Brief — Begin at the line holding "[0:00.80-0:01.60]" and set down exactly each line through the last one below, omitting pictures. Include nothing else.

[Exercise input — start]

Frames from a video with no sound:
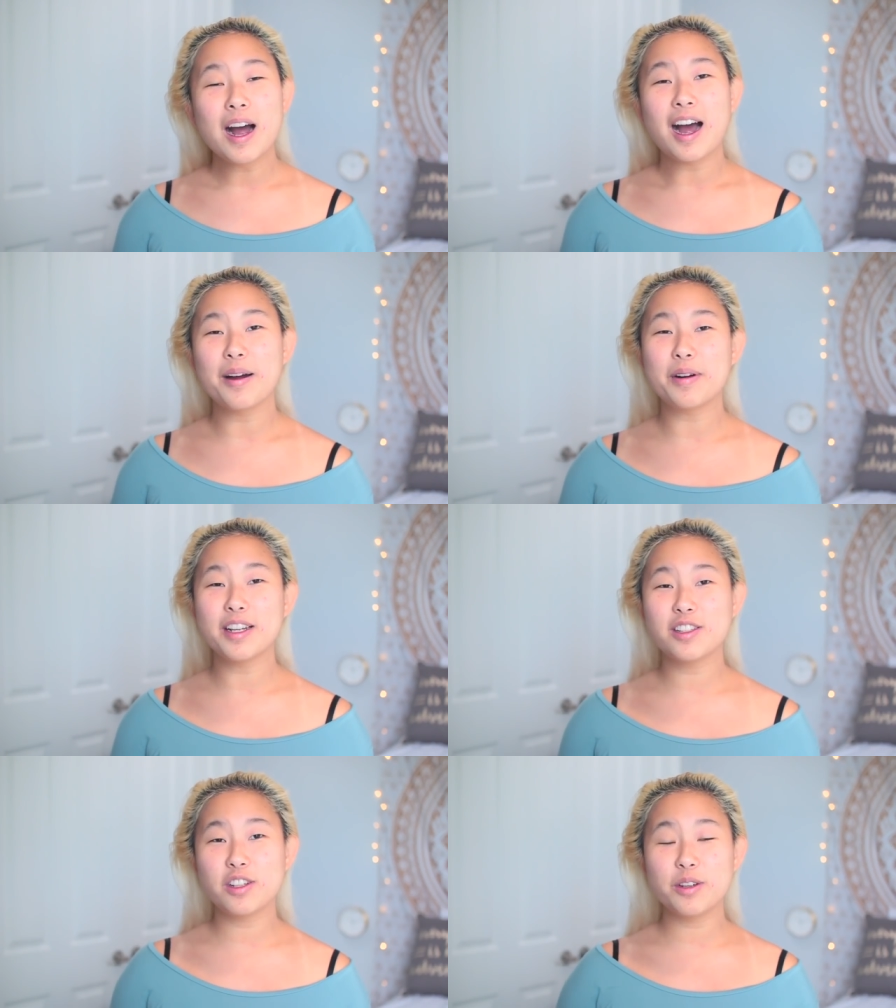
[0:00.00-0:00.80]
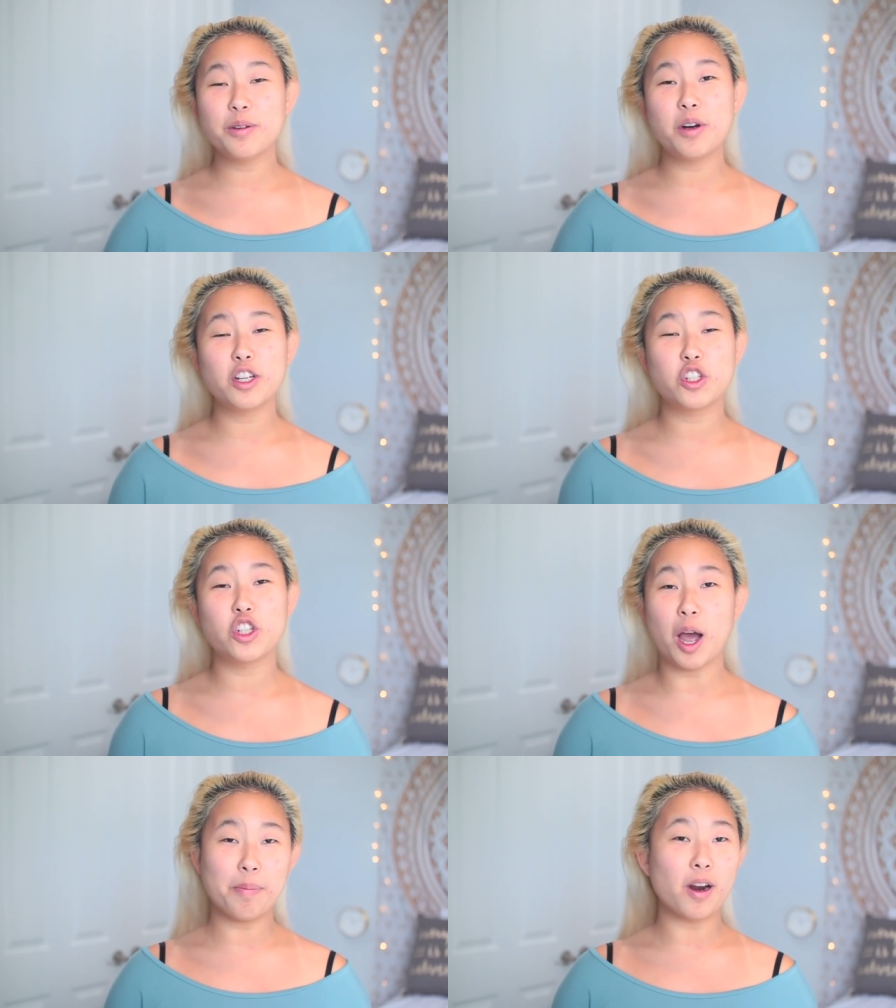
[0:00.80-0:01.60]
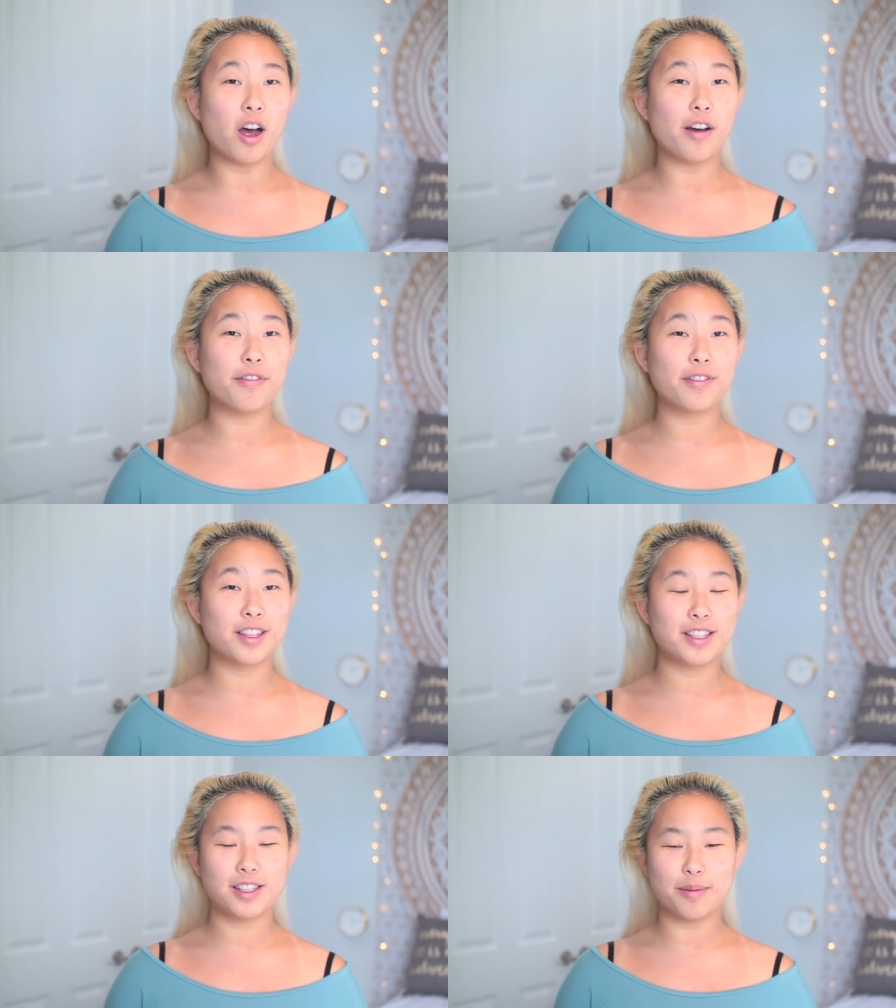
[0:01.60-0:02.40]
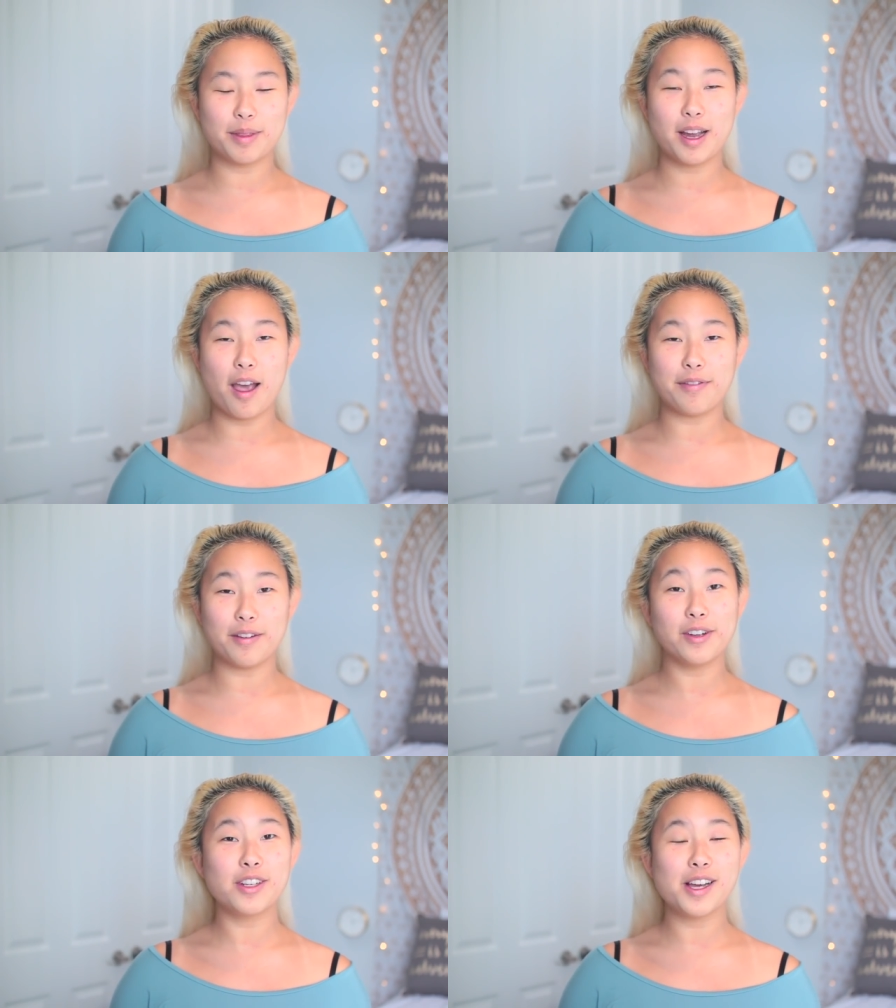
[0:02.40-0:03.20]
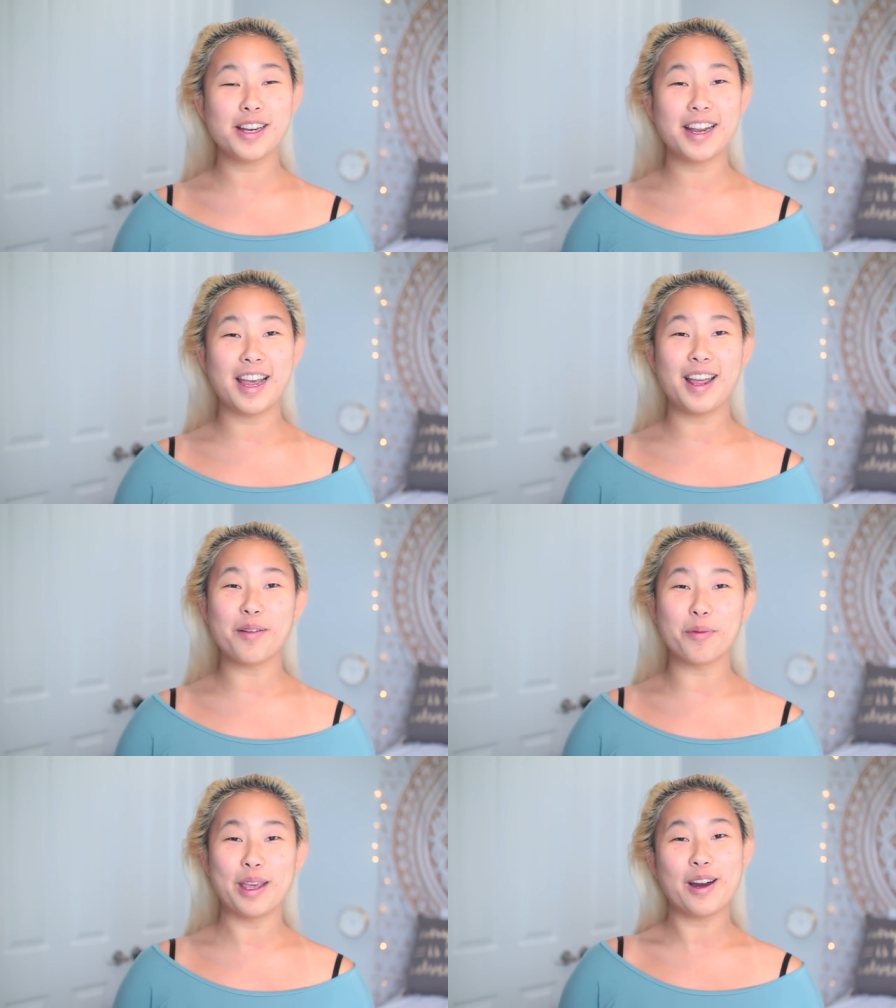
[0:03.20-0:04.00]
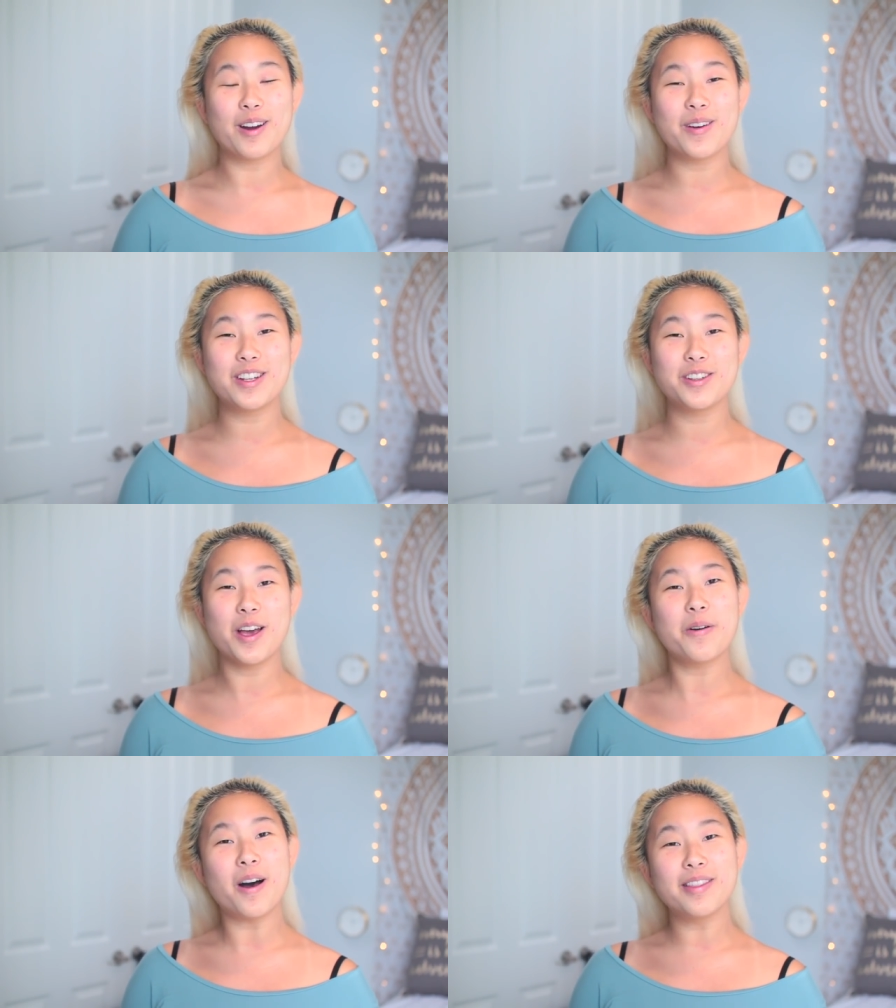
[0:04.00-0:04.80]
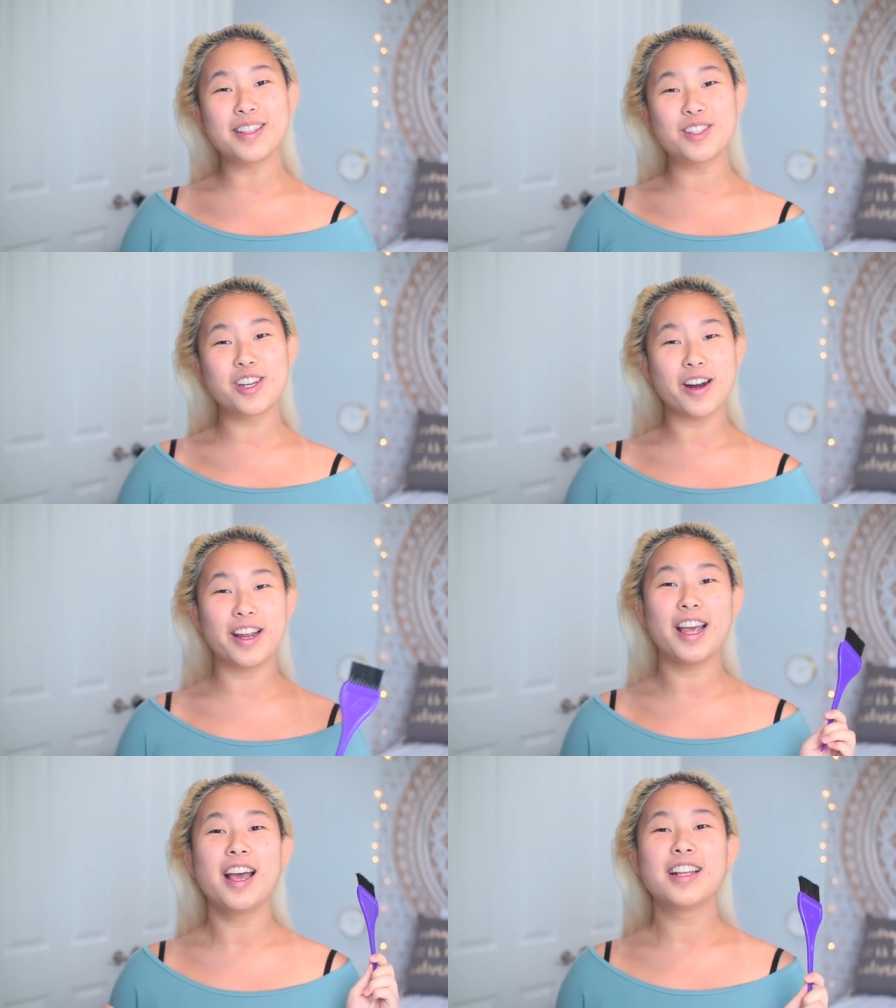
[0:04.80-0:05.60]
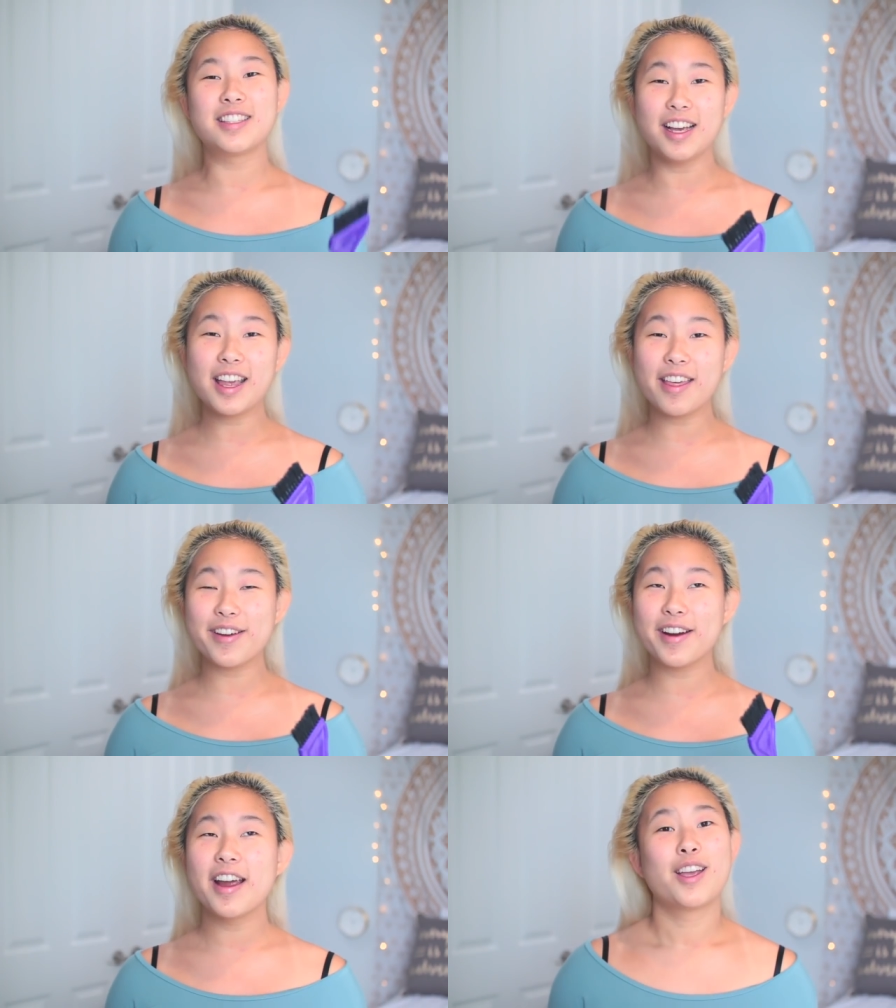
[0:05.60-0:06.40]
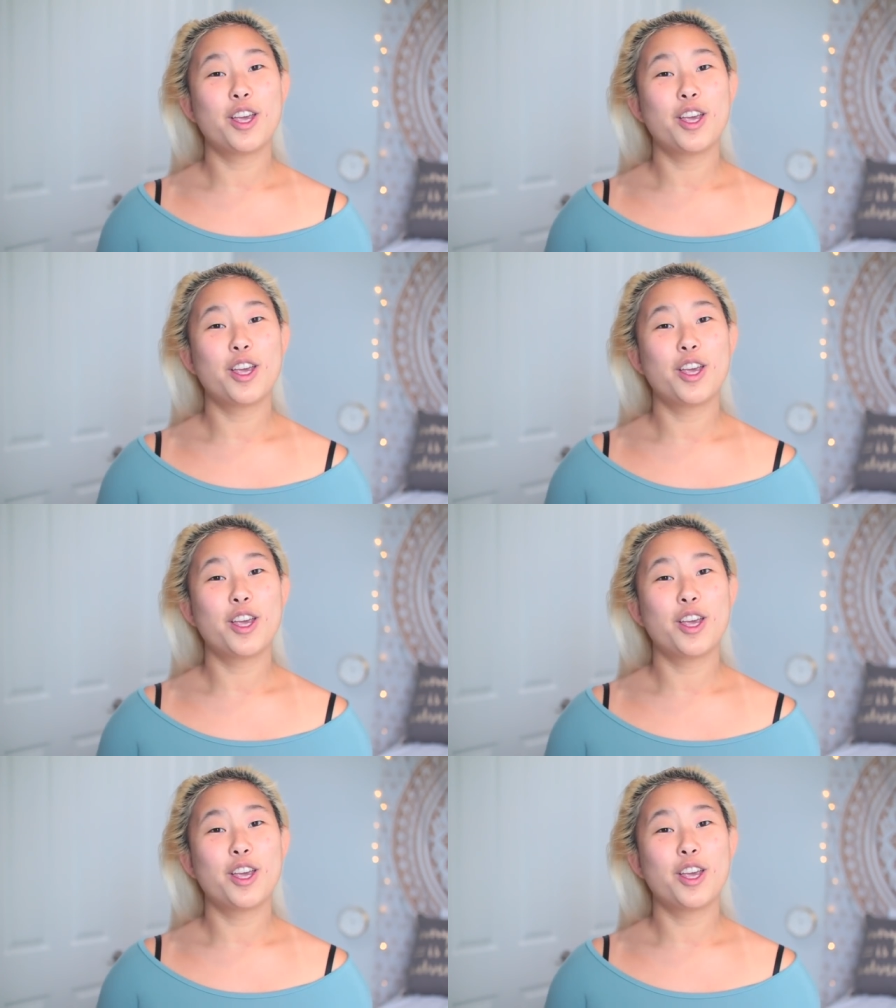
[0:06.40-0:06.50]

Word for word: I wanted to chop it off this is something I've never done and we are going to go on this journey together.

[Exercise input — finish]

Solution for this problem —
[0:00.80-0:01.60]
[0:01.60-0:02.40]
[0:02.40-0:03.20]
[0:03.20-0:04.00]
[0:04.00-0:04.80]
[0:04.80-0:05.60]
[0:05.60-0:06.40]
[0:06.40-0:06.50]

Word for word: I wanted to chop it off this is something I've never done and we are going to go on this journey together.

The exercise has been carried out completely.